While data is not yet centrally collected across the UK or even any of the four nation-states (unlike, for example, in Ireland or Australia), there’s much more we can do with the data we have already collected, or that’s already available. This can be anonymous data from Report and Support or similar systems, or the many third-party organisations or publicly available data mentioned in the series from which universities can draw insight from.

And data use should continue beyond intervention and prevention. As Anna argues in her piece on listening to survivors and students who had reported gender-based violence or harassment to their institution, universities should draw on data from students and staff about their experiences. This group has valuable perspectives on tackling GBVH and improving institutional reporting systems. This is an important area because there is a considerable risk of both students coming to harm and reputational risk to universities if students speak out about their poor reporting experiences.

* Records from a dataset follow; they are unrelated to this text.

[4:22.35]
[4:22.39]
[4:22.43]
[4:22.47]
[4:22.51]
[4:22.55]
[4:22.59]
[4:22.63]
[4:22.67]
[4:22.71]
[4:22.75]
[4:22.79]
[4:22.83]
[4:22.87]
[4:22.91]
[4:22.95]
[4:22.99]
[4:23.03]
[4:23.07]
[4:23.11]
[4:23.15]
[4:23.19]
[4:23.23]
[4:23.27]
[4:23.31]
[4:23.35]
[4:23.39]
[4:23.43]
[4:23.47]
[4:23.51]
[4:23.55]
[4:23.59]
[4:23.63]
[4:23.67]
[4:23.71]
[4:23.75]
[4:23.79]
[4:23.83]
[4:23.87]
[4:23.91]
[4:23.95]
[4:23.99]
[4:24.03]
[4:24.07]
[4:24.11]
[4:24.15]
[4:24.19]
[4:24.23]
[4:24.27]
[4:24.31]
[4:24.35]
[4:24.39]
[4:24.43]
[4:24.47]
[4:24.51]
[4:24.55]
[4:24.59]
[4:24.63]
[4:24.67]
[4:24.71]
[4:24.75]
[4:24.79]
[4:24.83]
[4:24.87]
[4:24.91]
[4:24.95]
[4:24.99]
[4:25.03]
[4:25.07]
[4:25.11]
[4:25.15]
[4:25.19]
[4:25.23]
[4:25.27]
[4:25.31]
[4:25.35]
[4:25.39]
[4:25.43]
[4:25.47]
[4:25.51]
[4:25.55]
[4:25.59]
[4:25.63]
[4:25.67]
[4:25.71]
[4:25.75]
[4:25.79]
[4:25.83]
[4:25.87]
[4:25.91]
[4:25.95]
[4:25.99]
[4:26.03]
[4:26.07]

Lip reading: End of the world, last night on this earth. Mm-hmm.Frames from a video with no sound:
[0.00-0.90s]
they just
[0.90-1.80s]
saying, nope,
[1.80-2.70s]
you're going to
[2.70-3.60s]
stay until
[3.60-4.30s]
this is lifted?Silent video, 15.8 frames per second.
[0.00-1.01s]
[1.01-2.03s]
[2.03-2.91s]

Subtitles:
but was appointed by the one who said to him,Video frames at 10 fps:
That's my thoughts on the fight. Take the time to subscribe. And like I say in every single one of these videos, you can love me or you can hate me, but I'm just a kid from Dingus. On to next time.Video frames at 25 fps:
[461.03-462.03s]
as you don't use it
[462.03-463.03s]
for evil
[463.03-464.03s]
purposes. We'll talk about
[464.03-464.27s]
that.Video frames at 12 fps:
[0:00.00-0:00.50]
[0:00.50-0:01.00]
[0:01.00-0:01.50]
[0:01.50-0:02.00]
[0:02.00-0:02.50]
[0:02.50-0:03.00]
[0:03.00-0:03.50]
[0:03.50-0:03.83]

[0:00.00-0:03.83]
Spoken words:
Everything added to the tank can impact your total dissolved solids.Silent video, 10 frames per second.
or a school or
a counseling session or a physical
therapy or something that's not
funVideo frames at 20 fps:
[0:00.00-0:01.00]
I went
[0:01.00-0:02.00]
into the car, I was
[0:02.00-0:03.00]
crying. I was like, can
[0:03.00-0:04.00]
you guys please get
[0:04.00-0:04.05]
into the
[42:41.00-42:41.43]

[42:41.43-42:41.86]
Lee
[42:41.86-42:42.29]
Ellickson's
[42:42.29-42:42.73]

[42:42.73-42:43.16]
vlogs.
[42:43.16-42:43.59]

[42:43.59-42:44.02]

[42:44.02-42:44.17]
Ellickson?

We know there is more good practice on gathering and using data on GBVH within institutions across the UK that we haven’t had a chance to highlight. While this is the end of this series for now, we would love to hear from you if you’re doing innovative things with data in this area, particularly around evaluation, intersectionality, integrating data on GBVH into institutional systems, hearing from survivors and reporting or responding parties, or adapting data instruments from elsewhere for use in the UK.

This data needs to be systematically gathered and fed into wider institutional data processes as well as openly shared across the sector. While in England, we wait for more insight from the Office for Students and potential regulatory action, it is clear that universities need to act now on GBVH – and institutions already have a lot of the insight, information, and resources to do so.